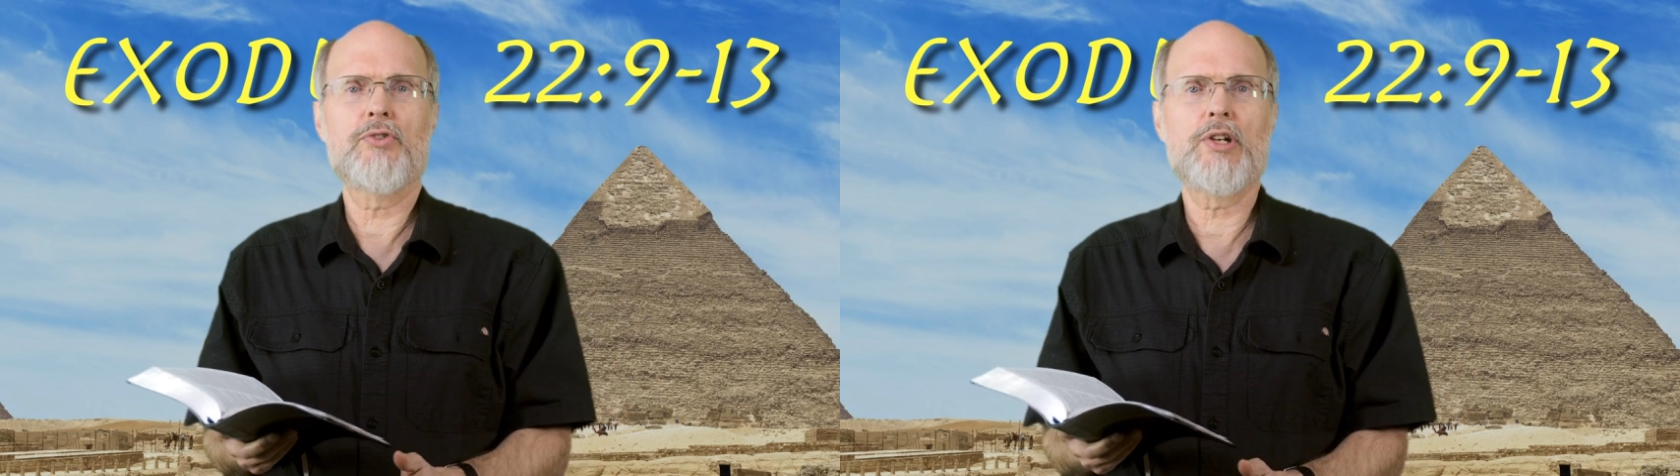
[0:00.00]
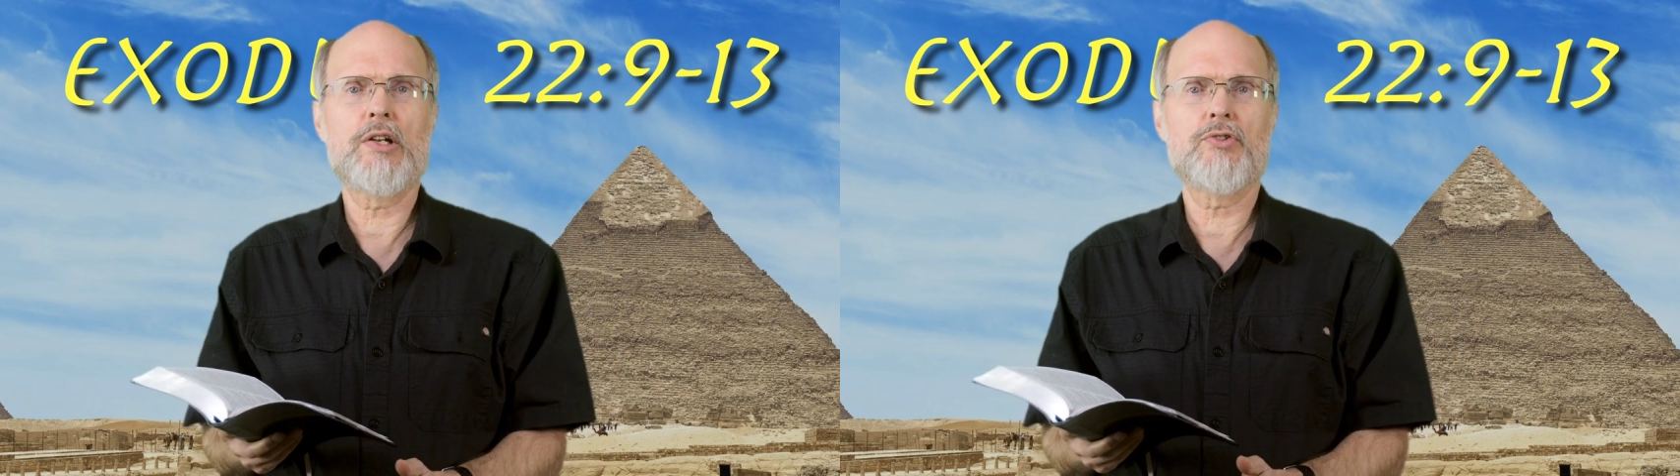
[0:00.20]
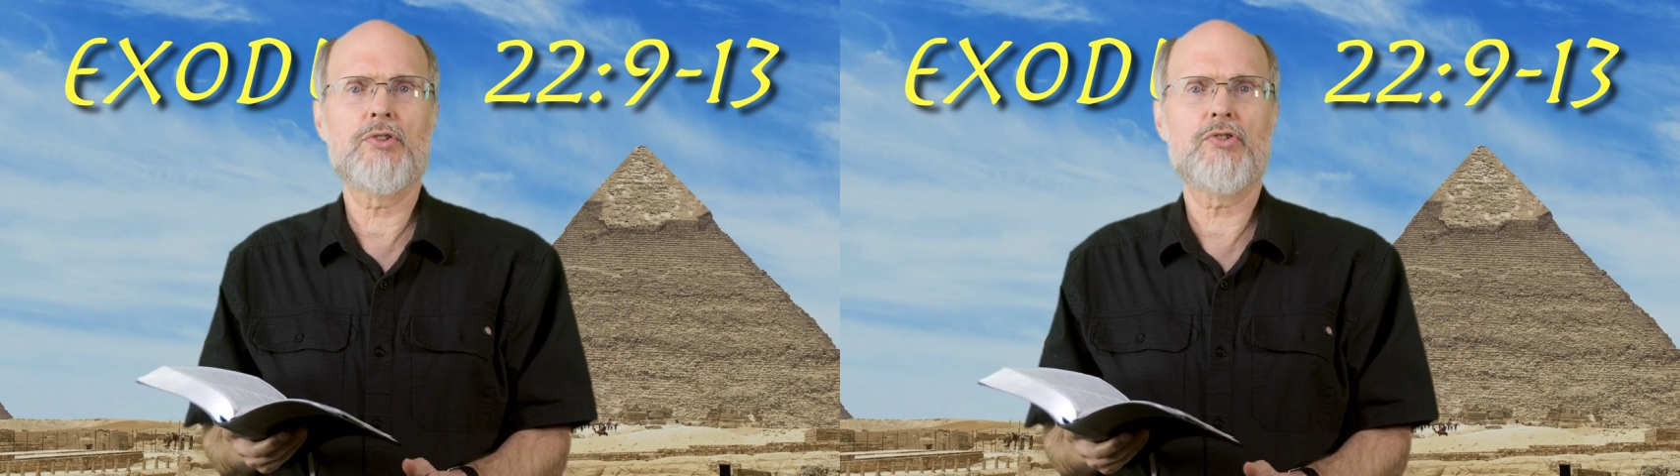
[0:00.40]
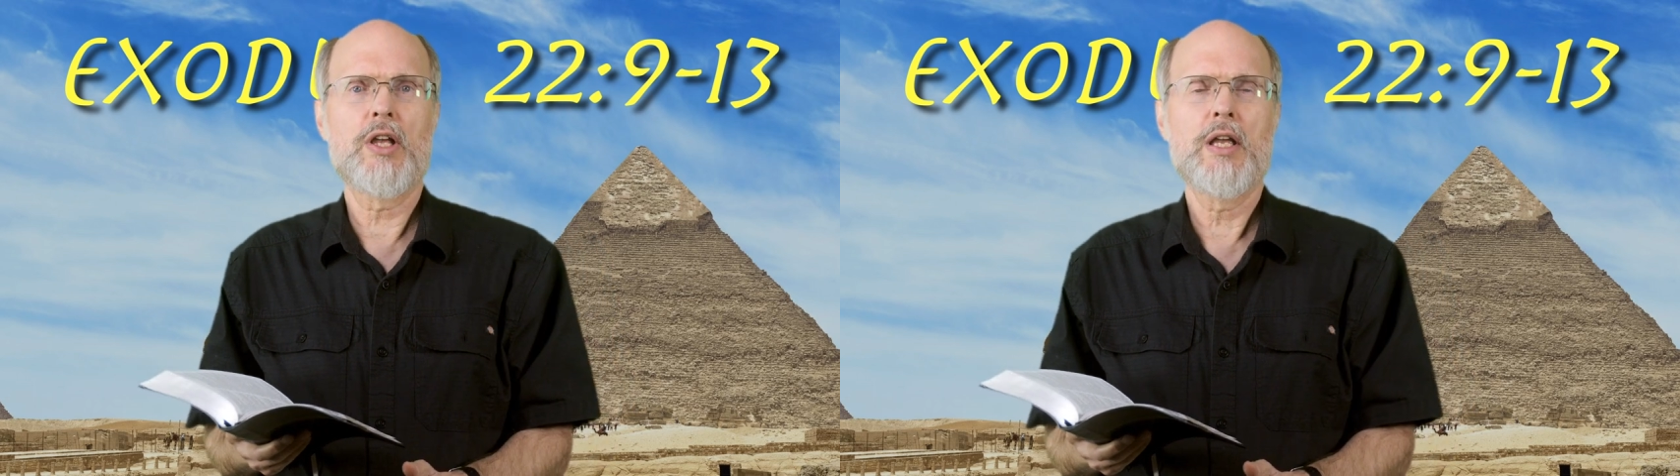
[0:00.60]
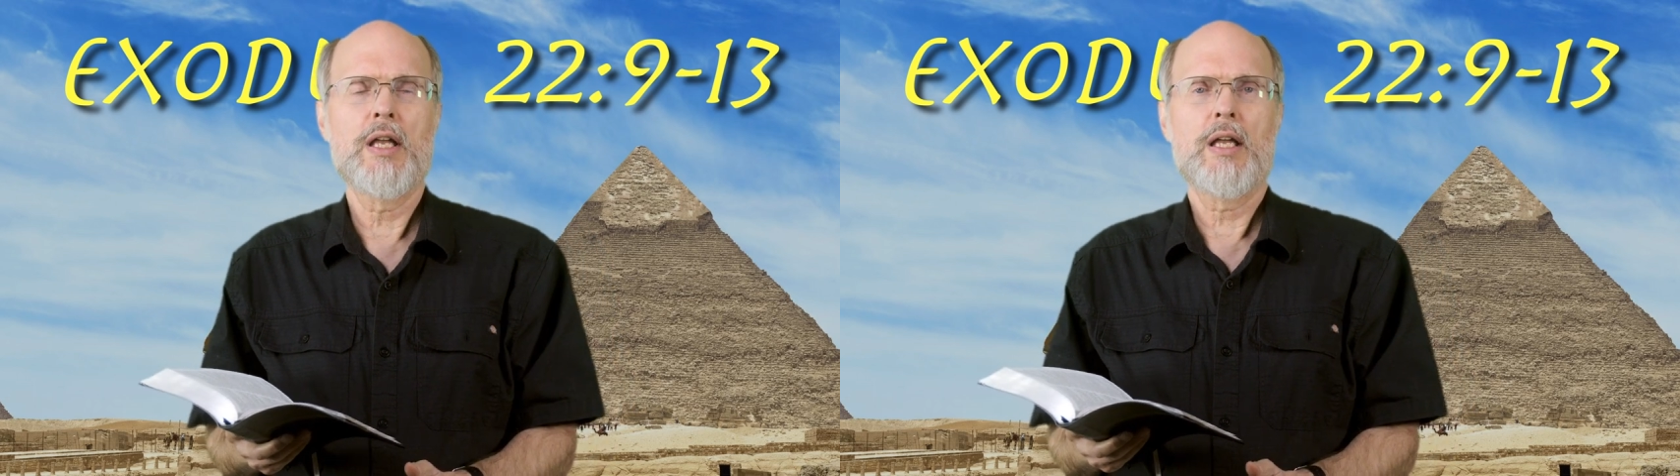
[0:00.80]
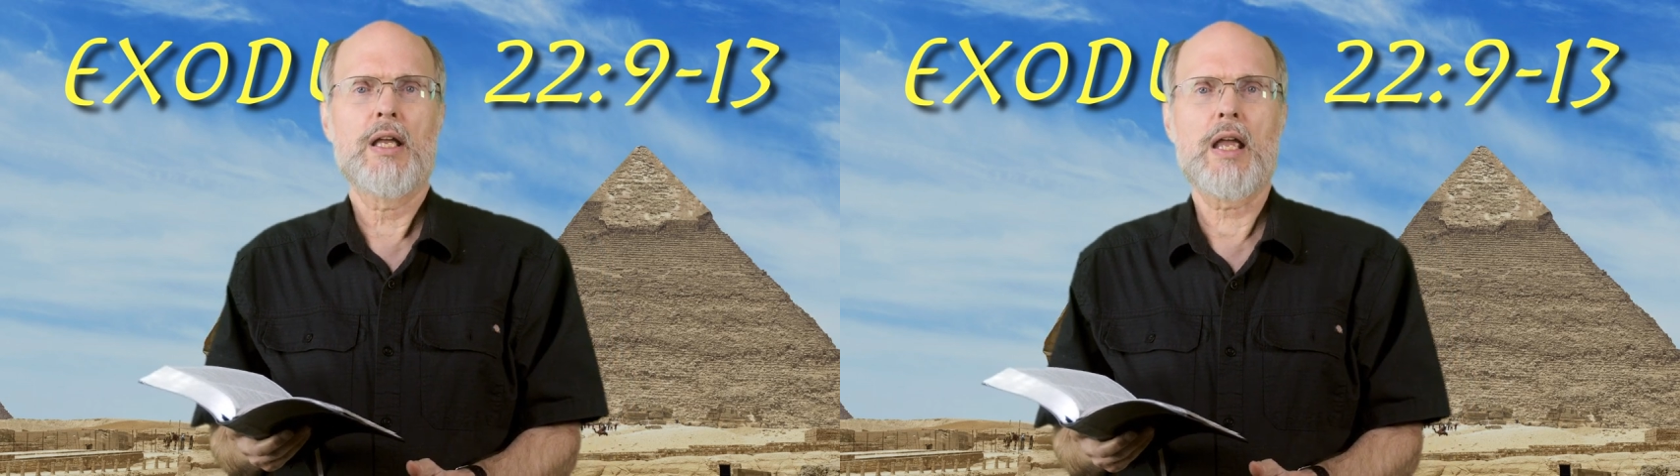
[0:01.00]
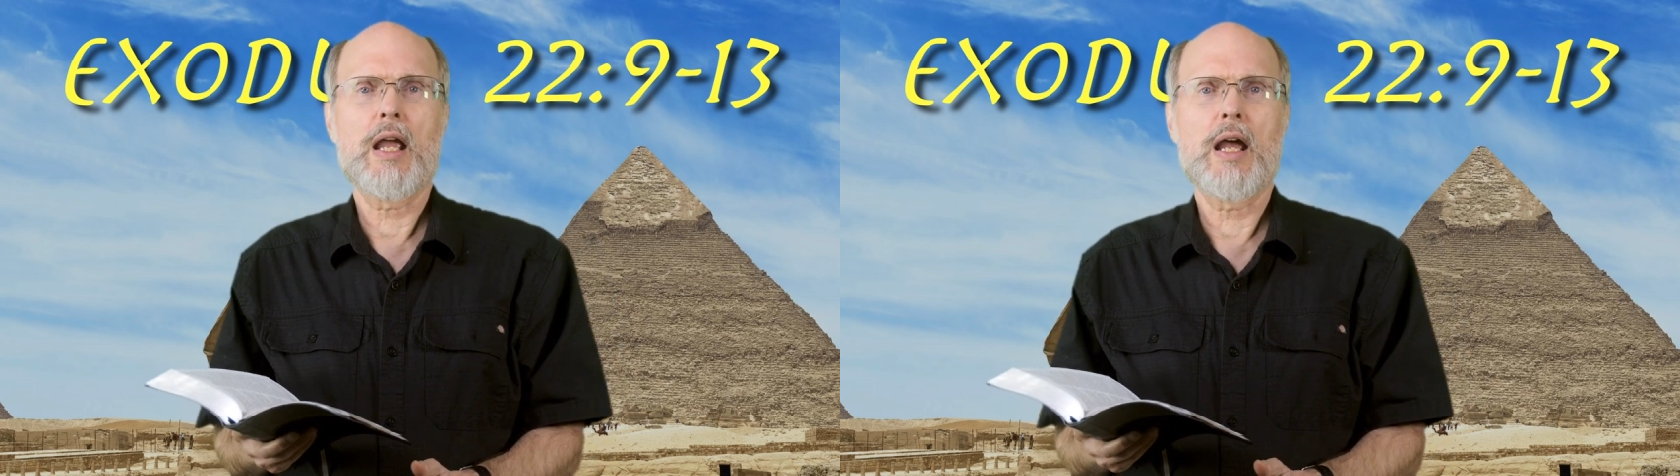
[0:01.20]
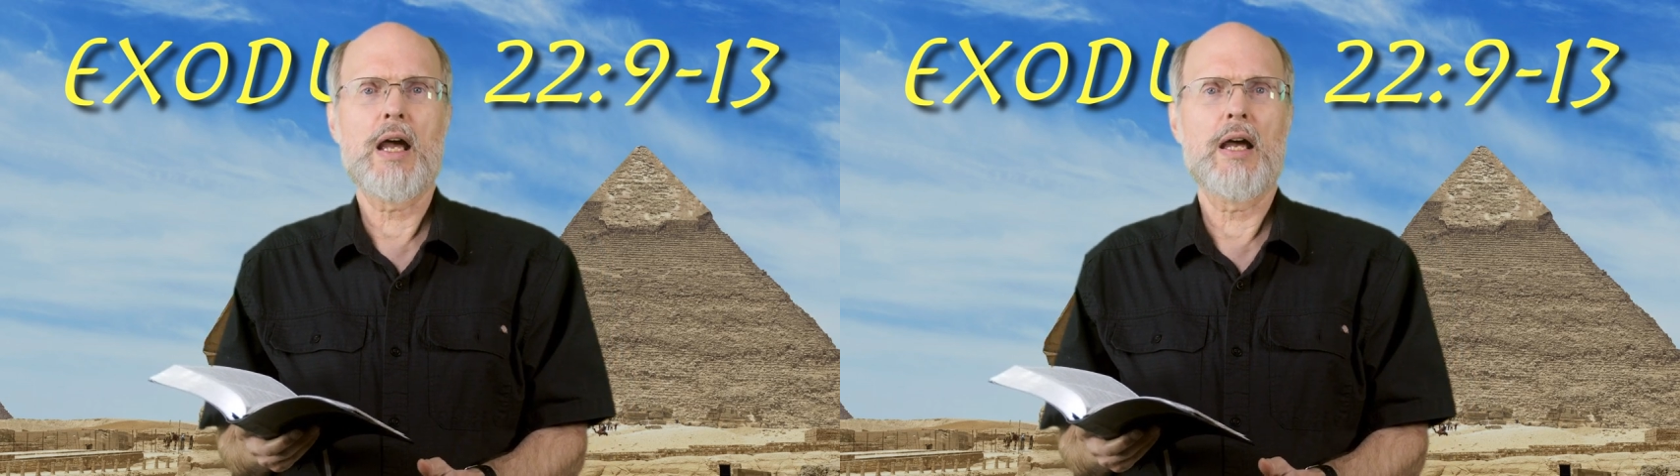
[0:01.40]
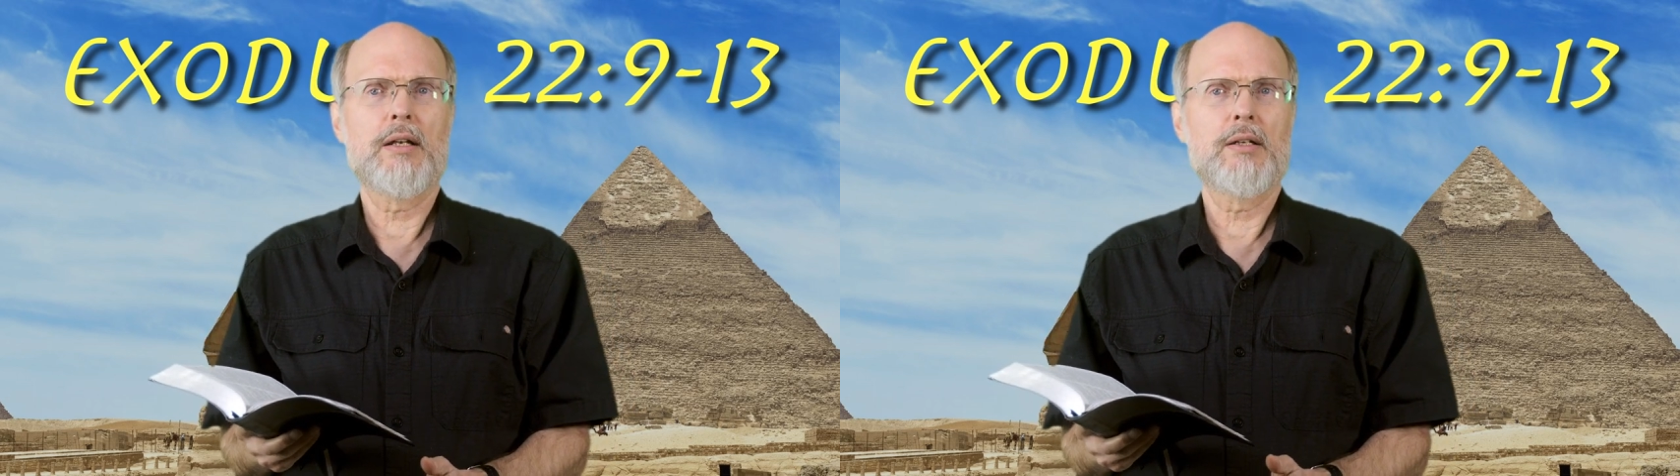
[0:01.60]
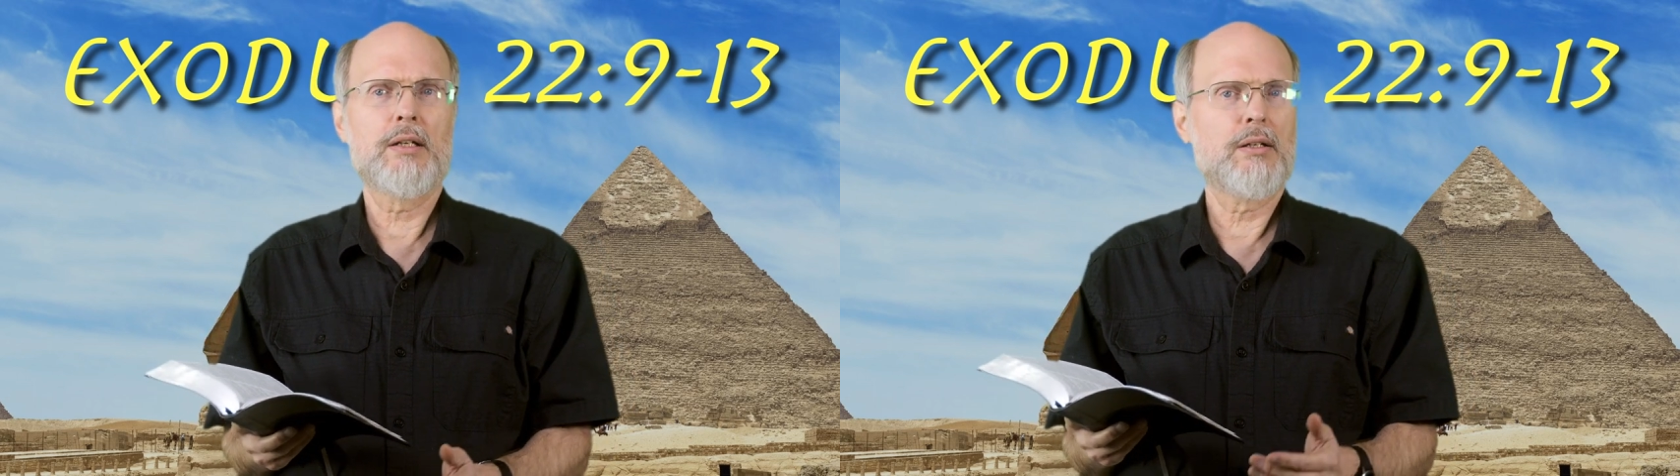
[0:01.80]
judges,
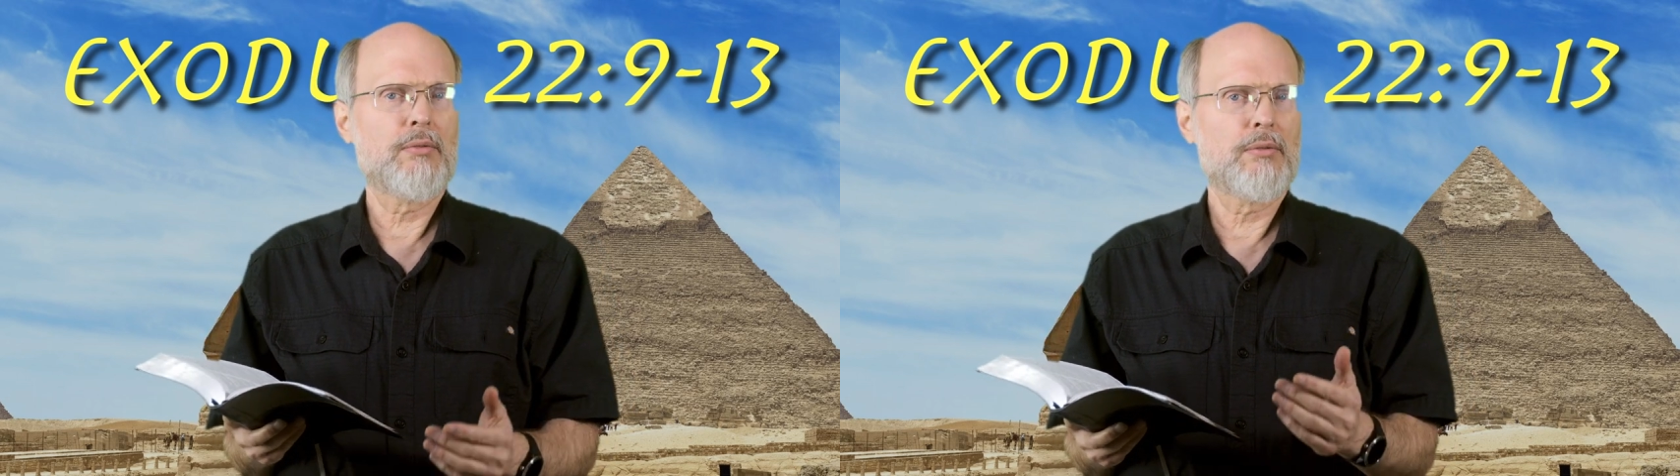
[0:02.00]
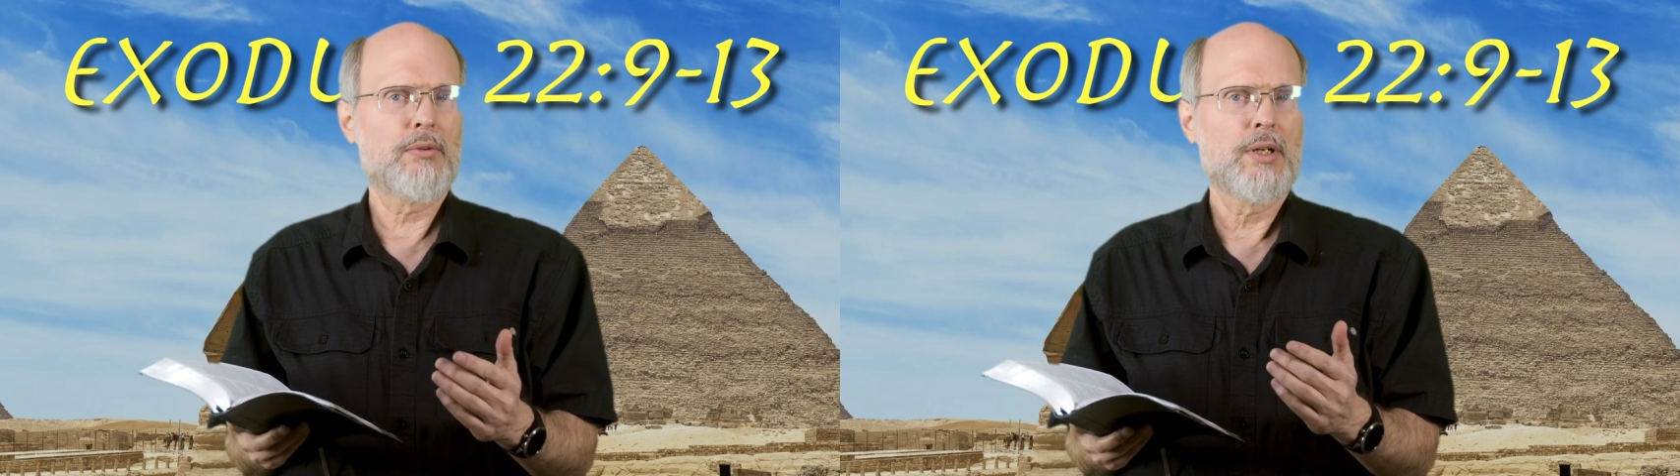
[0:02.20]
and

○ ○ ○ ○

— INSTRUCTIONS FOR THE TASK —
In your copy, repeat each record exactly and include no pictures.

— FINISHED EXERCISE —
[0:00.00]
[0:00.20]
[0:00.40]
[0:00.60]
[0:00.80]
[0:01.00]
[0:01.20]
[0:01.40]
[0:01.60]
[0:01.80]
judges,
[0:02.00]
[0:02.20]
and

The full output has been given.